# Amount of kosher salt in cure



## carlbq (Jan 14, 2017)

I've done two batches of bacon to date.  
Both turned out great other than being a bit too salty.  
Can I reduce the amount of kosher salt in the dry cure? 
 Or am I going to have to soak?  If I have to soak, when is the best time to do so: before pellicle, after smoking, before smoking?


----------



## dirtsailor2003 (Jan 14, 2017)

Sure. Are you using cure 1 or TQ? Have you used this calculator:  

http://diggingdogfarm.com/page2.html

This is what I use and have never found it to be too salty.


----------



## dirtsailor2003 (Jan 14, 2017)

If you're going to soak to remove salt you need to do that prior to forming the pellicle. 

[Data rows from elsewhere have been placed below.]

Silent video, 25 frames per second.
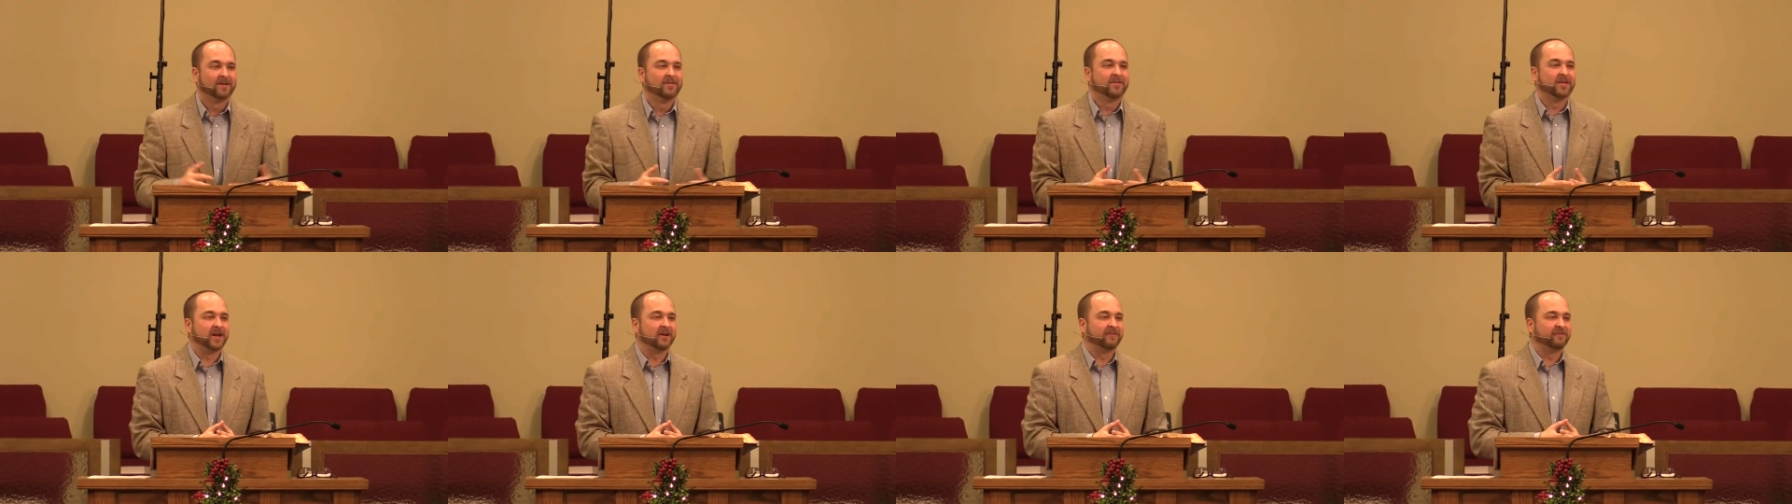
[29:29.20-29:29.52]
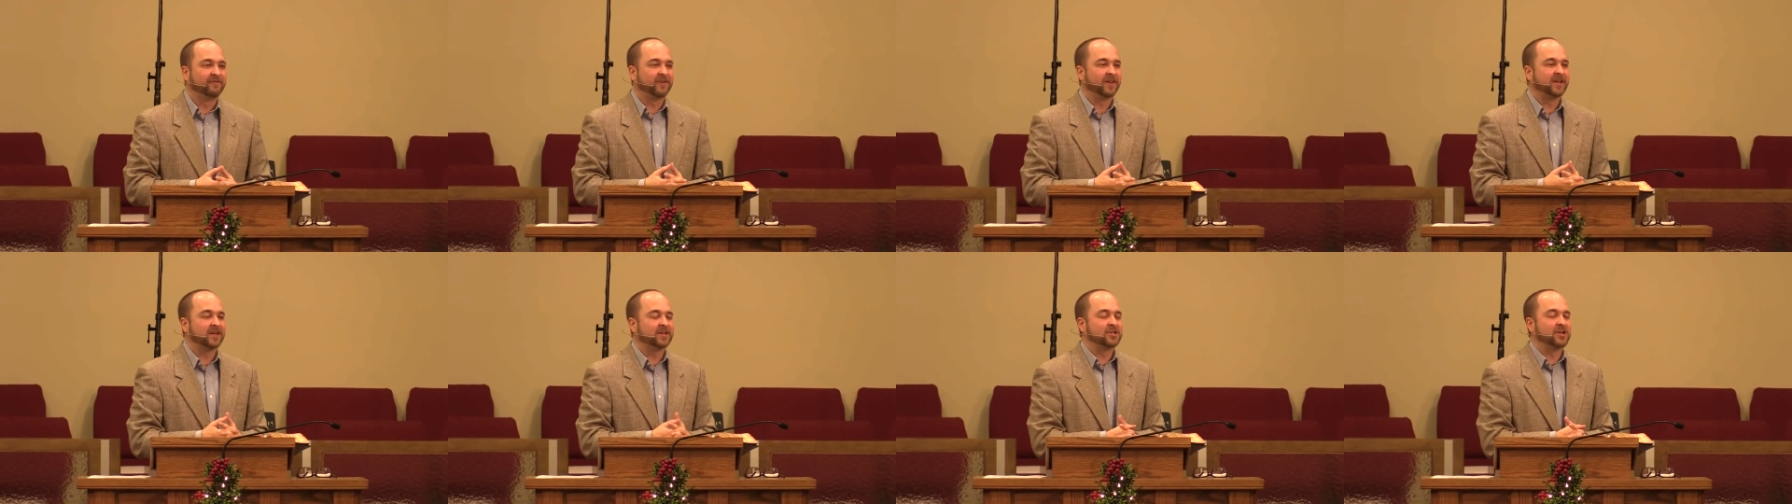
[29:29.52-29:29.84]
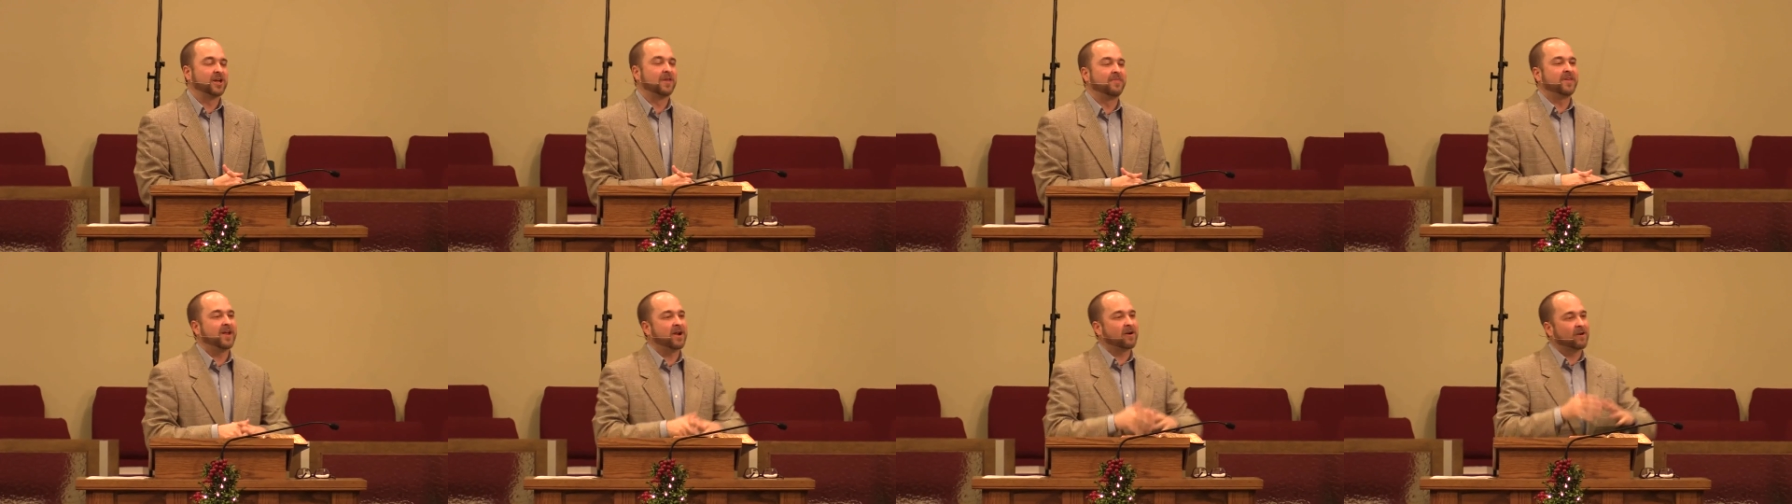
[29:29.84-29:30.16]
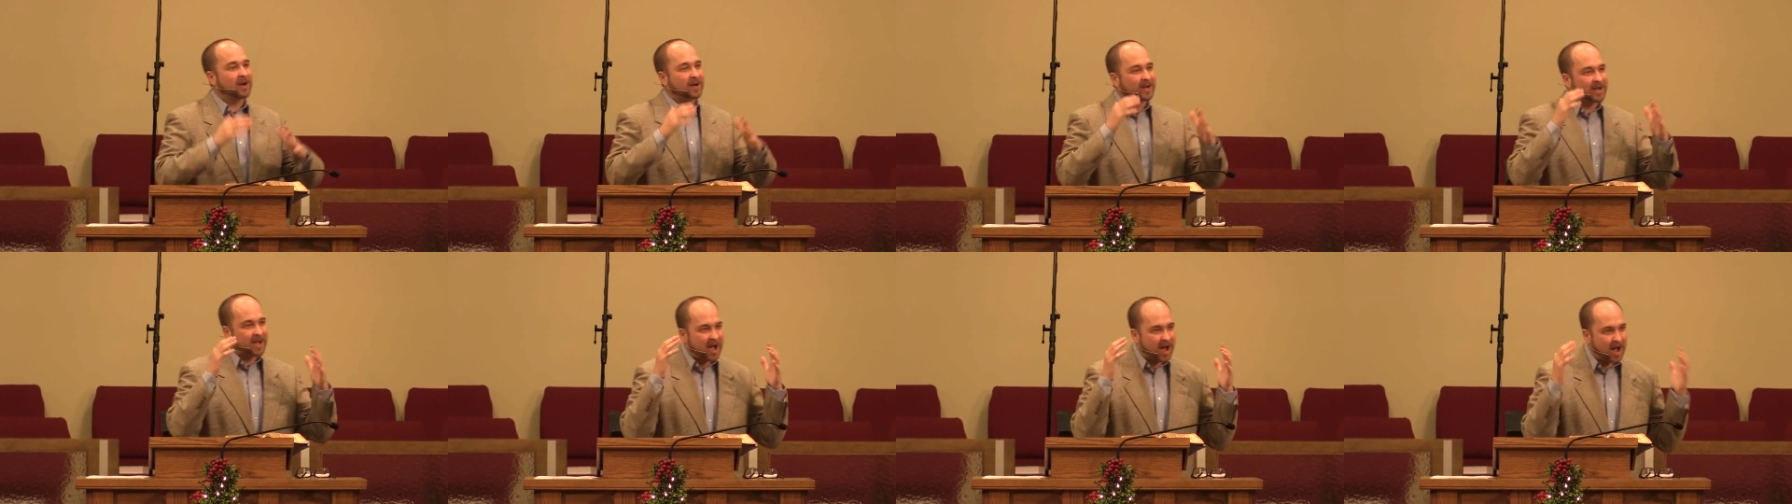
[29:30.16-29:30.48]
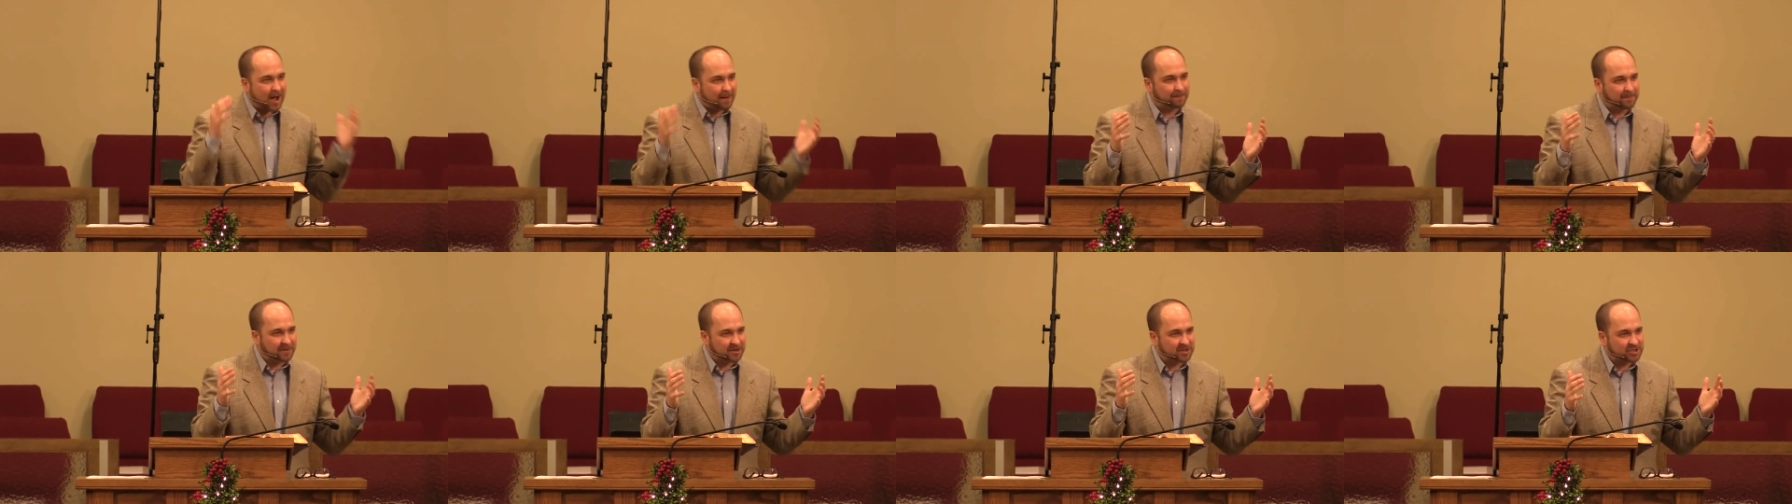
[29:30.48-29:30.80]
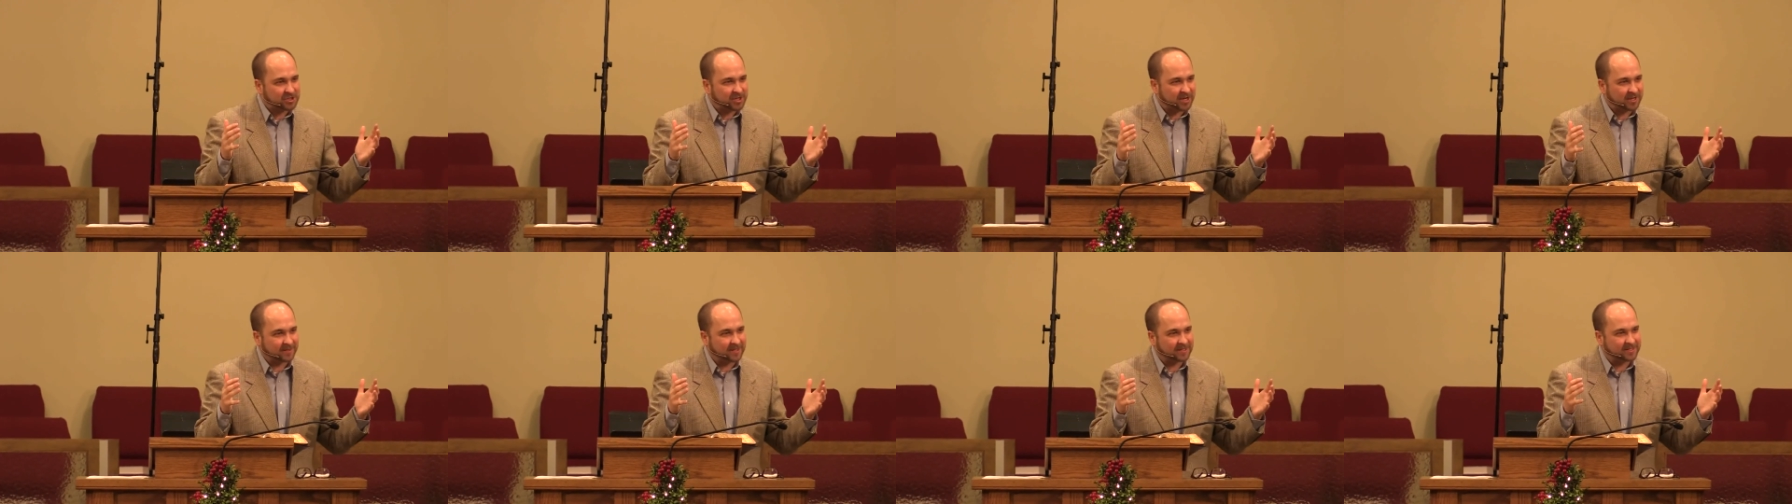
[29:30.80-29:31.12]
the affliction. They are accomplishing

Using digging dogs calculator I've never had to soak.


----------



## wade (Jan 14, 2017)

Just reduce the amount of salt in the initial dry cure. As Dirtsailor suggests, use the DDF calculator and set the salt level to be 2% or 2.5%. This will not be too salty for most people.


----------



## carlbq (Jan 14, 2017)

Using cure #1.  Will try to reduce to 2% if I've been doing more.  Thanks


----------



## martyn c (Jan 15, 2017)

Being new, what is cure #1 please


----------



## daveomak (Jan 15, 2017)

Martyn C said:


> Being new, what is cure #1 please


Martyn, morning....     Cure #1 is salt and 6.25% nitrite ....  You can use it for a dry rub or in a brine/cure...    Use at 1 tsp. per 5#'s of meat...  Now that will add 0.25 salt so then you can add salt to your liking...  I like 2% salt when I cure meat...     It's never too salty...













Butcher and Packer DQ curing salt #1 a.jpg



__ daveomak
__ Jan 15, 2017


















Cure #1.jpg



__ daveomak
__ Jan 15, 2017


----------



## wade (Jan 16, 2017)

Hi Martyn. If you are looking to try using cure (#1 or #2)  then make sure that you buy it from a reputable source. Using the cures is straightforward but takes care and it is important to know what you are buying - not all E-bay cure sources contain what they claim.

A couple of good UK sources are 

http://www.sausagemaking.org/acatalog/Cure_1.html

http://www.weschenfelder.co.uk/professional-weschenfelder-cure-no-1-500g.html

I use quite a lot of the curing salt so if you drop me your address in PM I will send you some in the post to get you started.


----------



## martyn c (Feb 2, 2017)

Wade

Just to let you know I've just sliced my first batch of bacon using the cure and recipe  you sent me, as I know you know anyway it's a hit with the family, got to get a rolling load done now so that we always have it 

Thanks for your advice on this one


----------